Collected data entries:
####

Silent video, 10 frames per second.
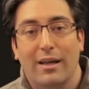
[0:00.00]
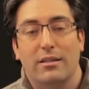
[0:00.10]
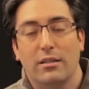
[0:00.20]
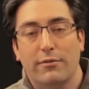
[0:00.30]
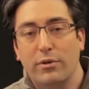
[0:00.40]

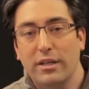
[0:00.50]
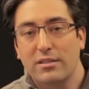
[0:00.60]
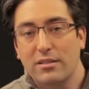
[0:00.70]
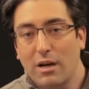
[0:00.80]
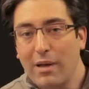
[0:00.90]
Delivering
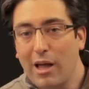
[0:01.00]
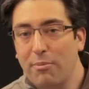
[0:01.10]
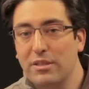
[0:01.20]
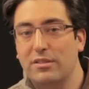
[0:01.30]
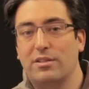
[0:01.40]
some
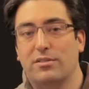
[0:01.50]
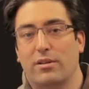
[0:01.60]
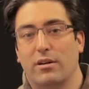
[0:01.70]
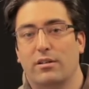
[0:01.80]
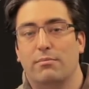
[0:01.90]
help is a
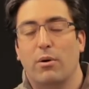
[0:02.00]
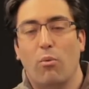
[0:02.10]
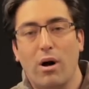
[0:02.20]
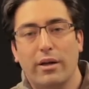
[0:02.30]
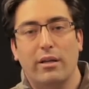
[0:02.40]
start, but
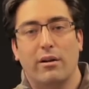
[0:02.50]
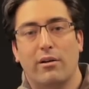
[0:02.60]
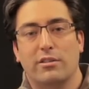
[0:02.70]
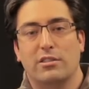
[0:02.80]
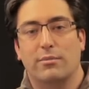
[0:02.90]
walking your
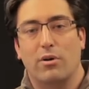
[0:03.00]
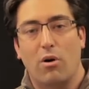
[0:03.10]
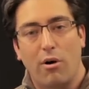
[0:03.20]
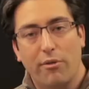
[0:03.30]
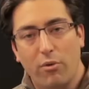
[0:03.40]
customer
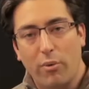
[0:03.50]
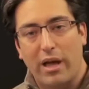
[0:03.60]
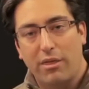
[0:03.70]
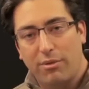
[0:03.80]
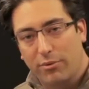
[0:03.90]
all the
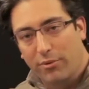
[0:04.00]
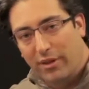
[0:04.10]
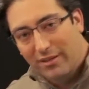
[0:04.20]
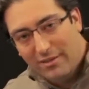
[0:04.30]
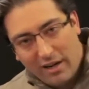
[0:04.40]
way through
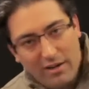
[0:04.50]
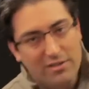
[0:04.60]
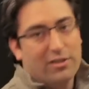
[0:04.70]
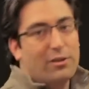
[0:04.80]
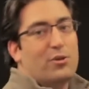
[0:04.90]
the entire
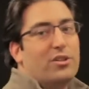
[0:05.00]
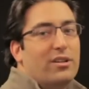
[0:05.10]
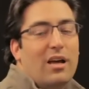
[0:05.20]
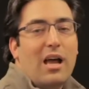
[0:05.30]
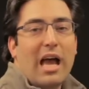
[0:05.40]

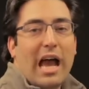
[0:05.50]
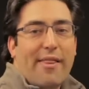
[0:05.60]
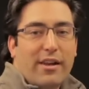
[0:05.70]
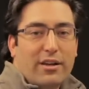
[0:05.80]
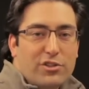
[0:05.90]
solution and
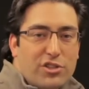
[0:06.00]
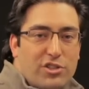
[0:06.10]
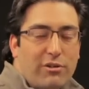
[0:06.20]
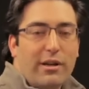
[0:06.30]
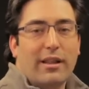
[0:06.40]
then
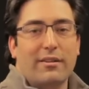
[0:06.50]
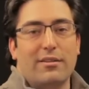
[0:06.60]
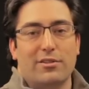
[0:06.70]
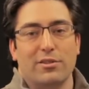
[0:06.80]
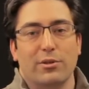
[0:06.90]
ensuring that
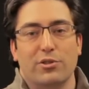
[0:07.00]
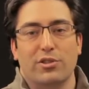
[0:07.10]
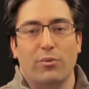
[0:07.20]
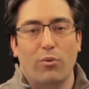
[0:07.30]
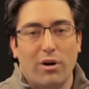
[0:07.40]
the
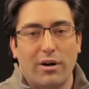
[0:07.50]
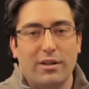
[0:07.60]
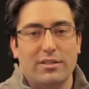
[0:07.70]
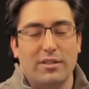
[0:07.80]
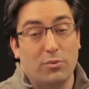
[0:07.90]
solution
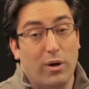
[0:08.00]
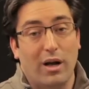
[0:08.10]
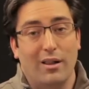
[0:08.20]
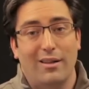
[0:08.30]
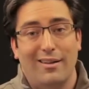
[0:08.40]
works is,
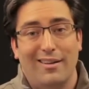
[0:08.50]
well,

####

**TASK TO CARRY OUT:** With the pictures removed, please retype each record exactly.

**OUTPUT FOR THIS TASK:**
Silent video, 10 frames per second.
[0:00.00]
[0:00.10]
[0:00.20]
[0:00.30]
[0:00.40]

[0:00.50]
[0:00.60]
[0:00.70]
[0:00.80]
[0:00.90]
Delivering
[0:01.00]
[0:01.10]
[0:01.20]
[0:01.30]
[0:01.40]
some
[0:01.50]
[0:01.60]
[0:01.70]
[0:01.80]
[0:01.90]
help is a
[0:02.00]
[0:02.10]
[0:02.20]
[0:02.30]
[0:02.40]
start, but
[0:02.50]
[0:02.60]
[0:02.70]
[0:02.80]
[0:02.90]
walking your
[0:03.00]
[0:03.10]
[0:03.20]
[0:03.30]
[0:03.40]
customer
[0:03.50]
[0:03.60]
[0:03.70]
[0:03.80]
[0:03.90]
all the
[0:04.00]
[0:04.10]
[0:04.20]
[0:04.30]
[0:04.40]
way through
[0:04.50]
[0:04.60]
[0:04.70]
[0:04.80]
[0:04.90]
the entire
[0:05.00]
[0:05.10]
[0:05.20]
[0:05.30]
[0:05.40]

[0:05.50]
[0:05.60]
[0:05.70]
[0:05.80]
[0:05.90]
solution and
[0:06.00]
[0:06.10]
[0:06.20]
[0:06.30]
[0:06.40]
then
[0:06.50]
[0:06.60]
[0:06.70]
[0:06.80]
[0:06.90]
ensuring that
[0:07.00]
[0:07.10]
[0:07.20]
[0:07.30]
[0:07.40]
the
[0:07.50]
[0:07.60]
[0:07.70]
[0:07.80]
[0:07.90]
solution
[0:08.00]
[0:08.10]
[0:08.20]
[0:08.30]
[0:08.40]
works is,
[0:08.50]
well,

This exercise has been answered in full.